-- RECORDS FOR THE EXERCISE follows --

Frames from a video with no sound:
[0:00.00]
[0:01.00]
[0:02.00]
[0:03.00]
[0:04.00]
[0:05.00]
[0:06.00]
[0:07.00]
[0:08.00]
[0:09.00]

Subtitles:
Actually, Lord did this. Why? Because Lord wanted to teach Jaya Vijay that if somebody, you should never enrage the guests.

-- RECORDS FOR THE EXERCISE concluded --

TASK DIRECTIONS:
The listing above should be repeated in its entirety, unchanged.

REPLY:
Frames from a video with no sound:
[0:00.00]
[0:01.00]
[0:02.00]
[0:03.00]
[0:04.00]
[0:05.00]
[0:06.00]
[0:07.00]
[0:08.00]
[0:09.00]

Subtitles:
Actually, Lord did this. Why? Because Lord wanted to teach Jaya Vijay that if somebody, you should never enrage the guests.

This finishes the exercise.